Greetings, with one hopeful season-opener headline for air travelers this busy holiday season: Return of Queen Charlotte statue launches pre-holiday lobby expansions at Charlotte airport.

This recent piece from The Charlotte Observer, saved and planned as a timely newShrink item, is welcome for many or most, both local and those just passing-through.
The enormously busy Charlotte-Douglas International Airport brings to mind signature rocking chairs and endless construction-congestion, not exactly the crown-jewels of trip convenience and comfort. A look at the progress and long-needed improvements:
Removal and rehab of the statue was part of the airport's "Destination CLT, a $2.5 billion to $3.1 billion capital investment program under way since 2010 to renovate and expand the facility.
Just after the statue’s arrival, another expansion project is the new security checkpoint on the west side of the new terminal lobby. Checkpoint 1 with eight screening lanes consolidates TSA operations and includes new technology enhancements for more efficient passenger screening. More baggage areas also will be opening up next month. “It’s going to significantly help our holiday travel by giving us a lot more space,” said Jack Christine, chief infrastructure officer of the airport.
The story touches on the statue’s historic namesake, wife of colonial King George III, for whom the city is named.

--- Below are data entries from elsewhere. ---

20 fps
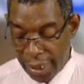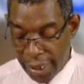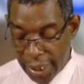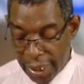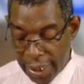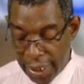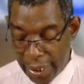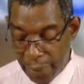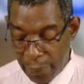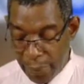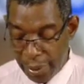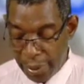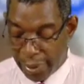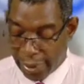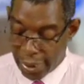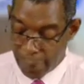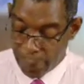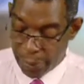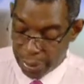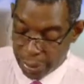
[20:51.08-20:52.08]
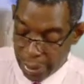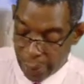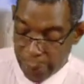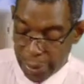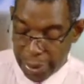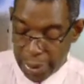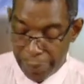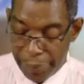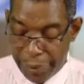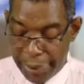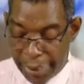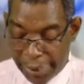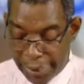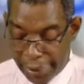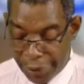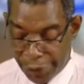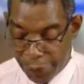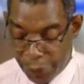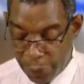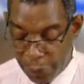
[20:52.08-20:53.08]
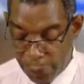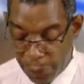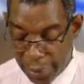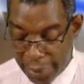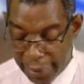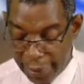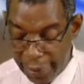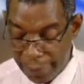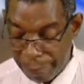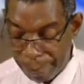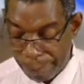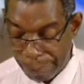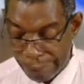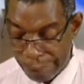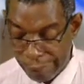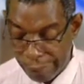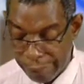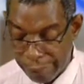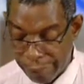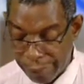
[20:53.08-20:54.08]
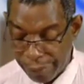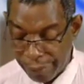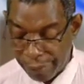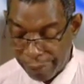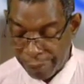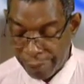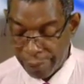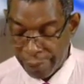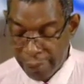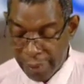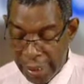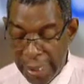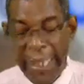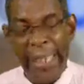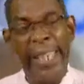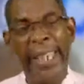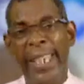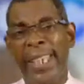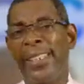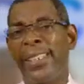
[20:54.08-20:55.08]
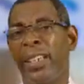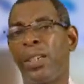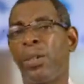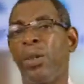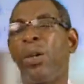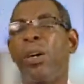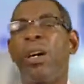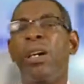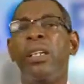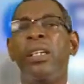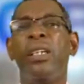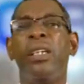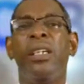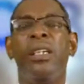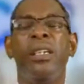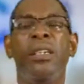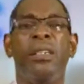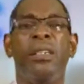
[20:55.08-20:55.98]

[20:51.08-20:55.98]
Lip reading: and I will come to that in a short while. He is a God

The iconic 15-foot-tall Queen Charlotte bronze statue rises to the second floor atop a 30-foot pedestal. The statue that once stood outside the airport entrance atop a water fountain now greets travelers in the center of the main terminal lobby, now called the “Queen’s Court,” giving passengers a large waiting area where concessions like Queen Charlotte’s Kitchen have opened.
Over her 33 years the statue has had her detractors, spoofs and downright silly lampoons. On a personal note, I have always loved her, especially when she was outdoors and… a little wild as well as regal. For me that resilient push-pull against walloping wind so vividly and eloquently suggests jet-force and aviation, so appropriate to her setting.

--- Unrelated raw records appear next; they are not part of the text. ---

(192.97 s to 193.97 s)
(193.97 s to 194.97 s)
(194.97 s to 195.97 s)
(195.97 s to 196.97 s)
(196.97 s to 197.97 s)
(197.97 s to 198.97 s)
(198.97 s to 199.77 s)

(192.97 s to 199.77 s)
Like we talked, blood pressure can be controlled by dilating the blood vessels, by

Another, even more passionate lover of the statue, as well as this airport, and in fact pretty much all things of her beloved hometown of Charlotte, has long been my 95-year-old, second-generation native mom. As a small child nearly 100 years ago, during the much earlier years of aviation, for the much smaller City of Charlotte her dad/my maternal grandfather supervised all things motor-vehicular and transport-related. His lifelong friend was Ben Douglas, the former mayor for whom the airport is named. (My mom was friends in school and later with Ben’s son and daughter-in-law, as I was later still with his grandkids.) Mom was the younger, daddy’s-girl of two sisters. She’s long repeated stories of being the one taken behind her mom’s back to not-dainty things she loved at the airport — things like test flights, air shows, hot-air balloons. Even recently she’s been retelling one of these favorite memories: Trips with her dad, still in her Sunday School dresses from First Baptist Church, to the oily plane-maintenance shops and for him to trouble-shoot issues at the marvelous nearby city garbage-dump!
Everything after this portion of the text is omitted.